Savaş tamtamları çalsa da...
Geçtiğimiz ay sonunda Rusya Savunma Bakanlığı’nın üst düzey yetkilisi olan Andrey İlnitskiy, ilginç bir açıklama yapmıştı. "Batılı ülkeler, Moskova’nın nükleer silahları ve modern ordusuyla büyük zararlar vereceğini bildiği için Rusya'yla doğrudan silahlı çatışmalara girmekten kaçınıyor ve önümüzdeki on yıl boyunca bu tür bir çatışma olası görülmüyor.” demişti. Değerlendirmeyi bir adım ileri götürüp yeni savaş modelinin Rusya’yı zihinsel olarak her anlamda kuşatacak bir kültürel/mental savaş olacağını ifade etmişti.
Karadeniz’de son yaşananlar karşılıklı silahların kuşandığı bir hal olsa da tarafların çatışma riskini belirli bir dengede tutmaları için hala sebepler var. En önemlisi söz konusu ülkelerin geniş coğrafyalarda iyi ya da kötü biçimde birbirini tetikleyecek koşul bağımlılıkları olduğu unutulmamalı. Suriye’den Doğu Akdeniz’e, Kafkasya’dan Hazar’a kadar bu etkileşimi görmek mümkün.
Ukrayna’nın NATO’ya üye olması, Rus tarafının iddia ettiği gibi Donbass bölgesine yönelik olası bir saldırı ya da Sivastopol açıklarında bir ani gelişme yaşanmadığı takdirde savaştan kaçınmak mümkün olabilecektir.
Rusya Güvenlik Konseyi Genel Sekreteri Nikolai Patrushev de ülkenin etkili gazetelerinden biri olan Kommersant’ta yayınlanan röportajda “ABD, insanlığın kaderini belirlemek için dünyaya kurallar dikte etme hakkına sahip olduğunu düşünüyor. İki ülke arasındaki ilişkilerin Soğuk Savaş'tan bu yana en düşük seviyede olduğunu ancak tarihte iki ülkenin önemli anlarda farklılıklara rağmen işbirliği kurma becerisini gösterdiklerini” de ekliyor.
Bununla birlikte Rusya’daki iç siyaset dengeleri ve seçimler açısından düşünüldüğünde Putin’in elde edebileceği marjinal fayda da belirli bir noktada kısıtlanacaktır.
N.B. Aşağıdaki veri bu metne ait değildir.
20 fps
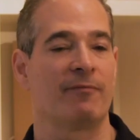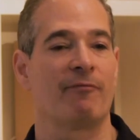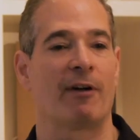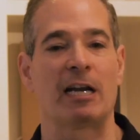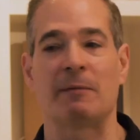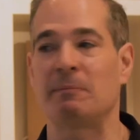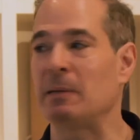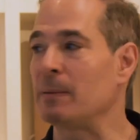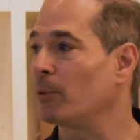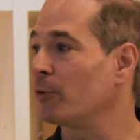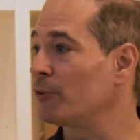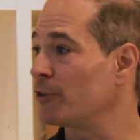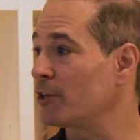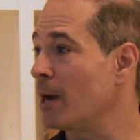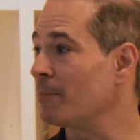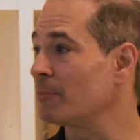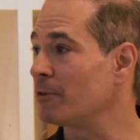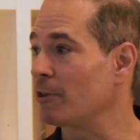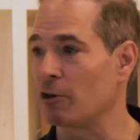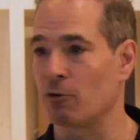invited people to
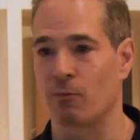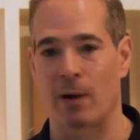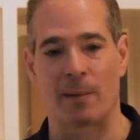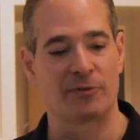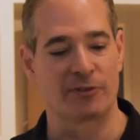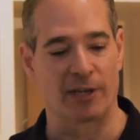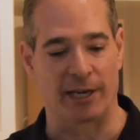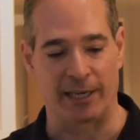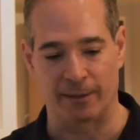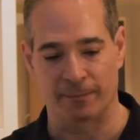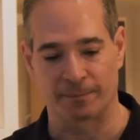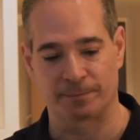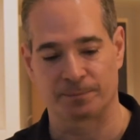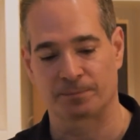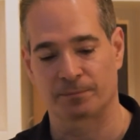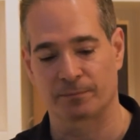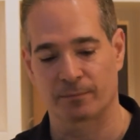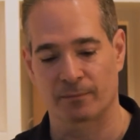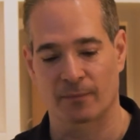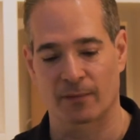come to their website
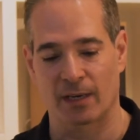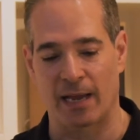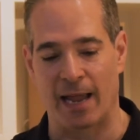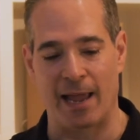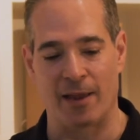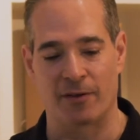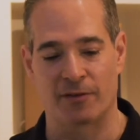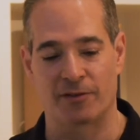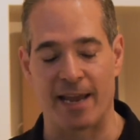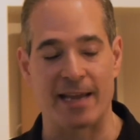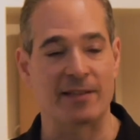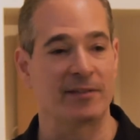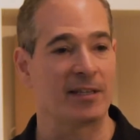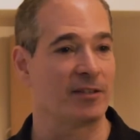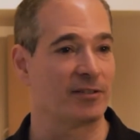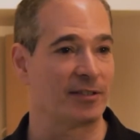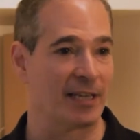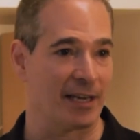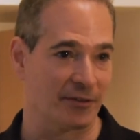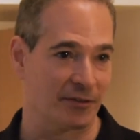and take
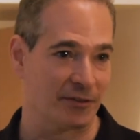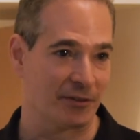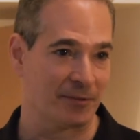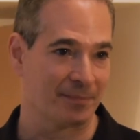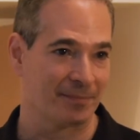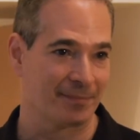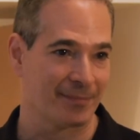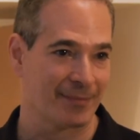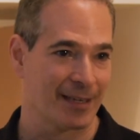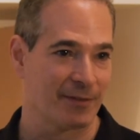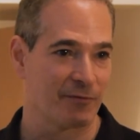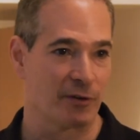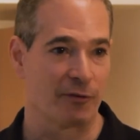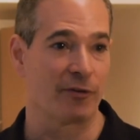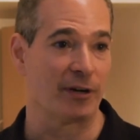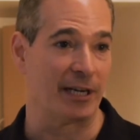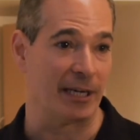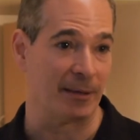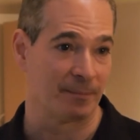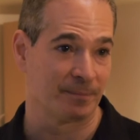these tests for
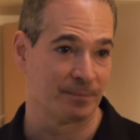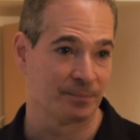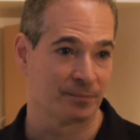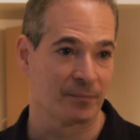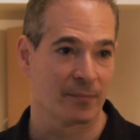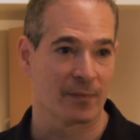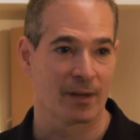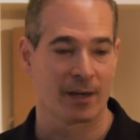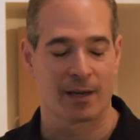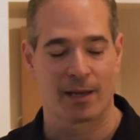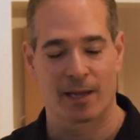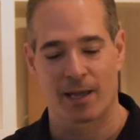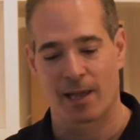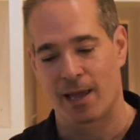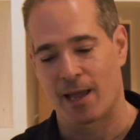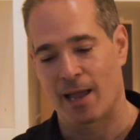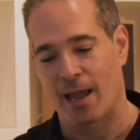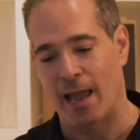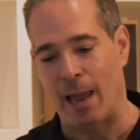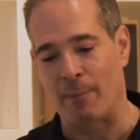free.
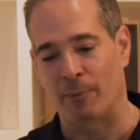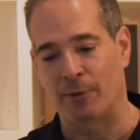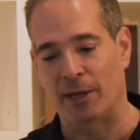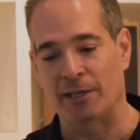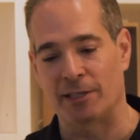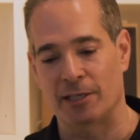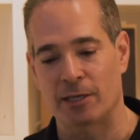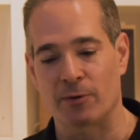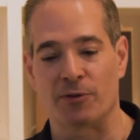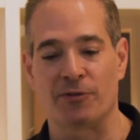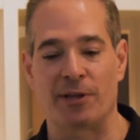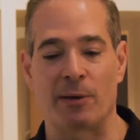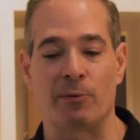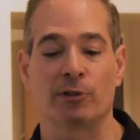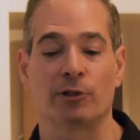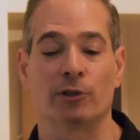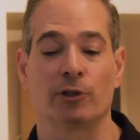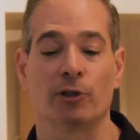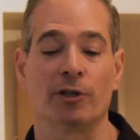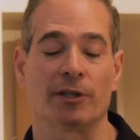And what they did was they
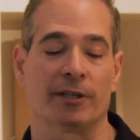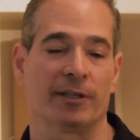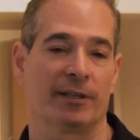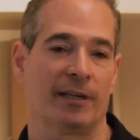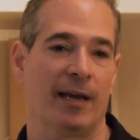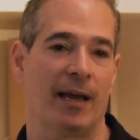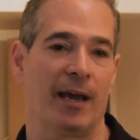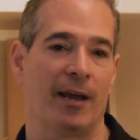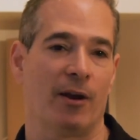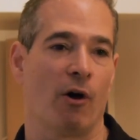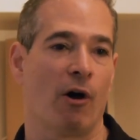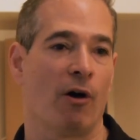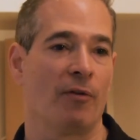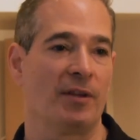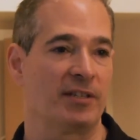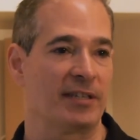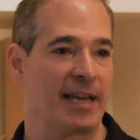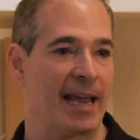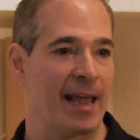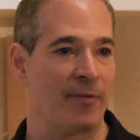would look at all
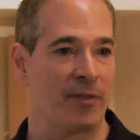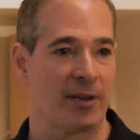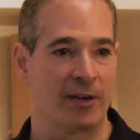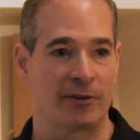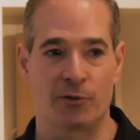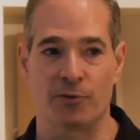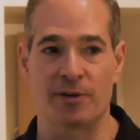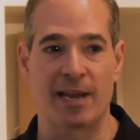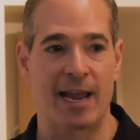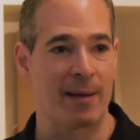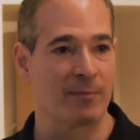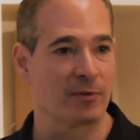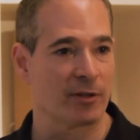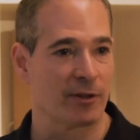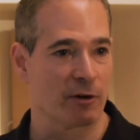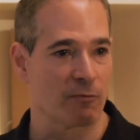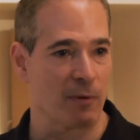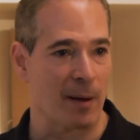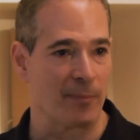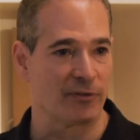these candidates who came to
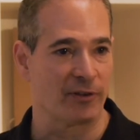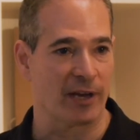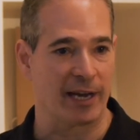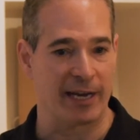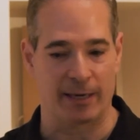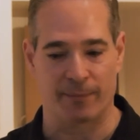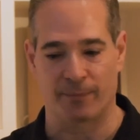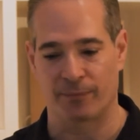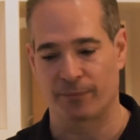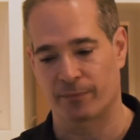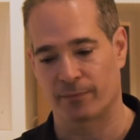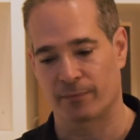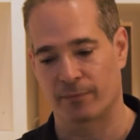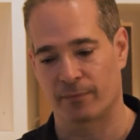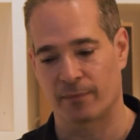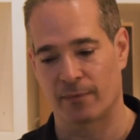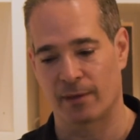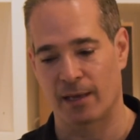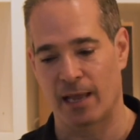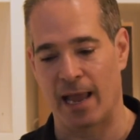their website
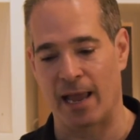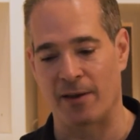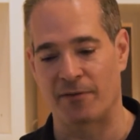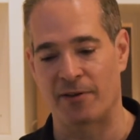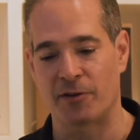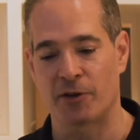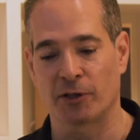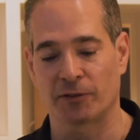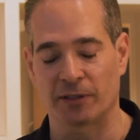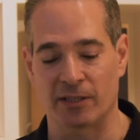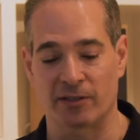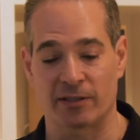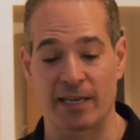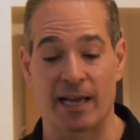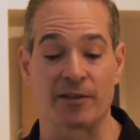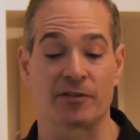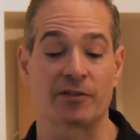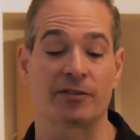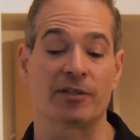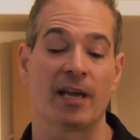and took these
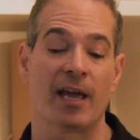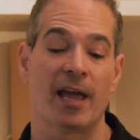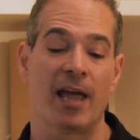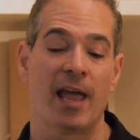tests,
Kamuoyunun bir bölümündeki sert değerlendirmeler dikkat çekse de ABD ile ilişkilerin daha da kötüleşmesi konusunda halkın aynı düzeyde olmadığını ortaya koyan çalışmalar var. Levada araştırma şirketinin 25-31 Mart 2021 tarihlerinde yaptığı araştırma göre Rusların %40’ının ABD’ye karşı genel tavrı “kötü”, %42’si “iyi” şeklinde tutum göstermiş. Ancak genç nüfusta bu oranın daha iyimser olduğu görülüyor. 18-24 yaş grubundakilerin %65’i, 25-39 yaş grubunda ise %51’i “iyi” cevabını vermiş. Ayrıca eğitim ve gelir seviyesi arttıkça olumlu cevap verenlerin arttığı görülüyor. Araştırmada Biden’ın Putin hakkındaki “katil” sözü de sorulmuş. Rusya'nın üçte biri (%33) bu konuda öfke duyarken, % 34'ü yorumsuz, %23'ü "şaşkınlıkla", %5'i ise "anlayışla” ifadesini paylaşıyor. TV izleyicileri ve radyo dinleyicileri daha çok sosyal medya kullanıcılarına göre ABD konusunda olumsuz kanaate sahip.
Belirtmek gerekir ki bu noktada Türkiye’nin duruşu ve açıklamaları da son derece önemli olacaktır. Bugün Ukrayna Cumhurbaşkanı Zelenski’nin gelişiyle birlikte basına yansıyacak açıklamalar da iyi irdelenmeli.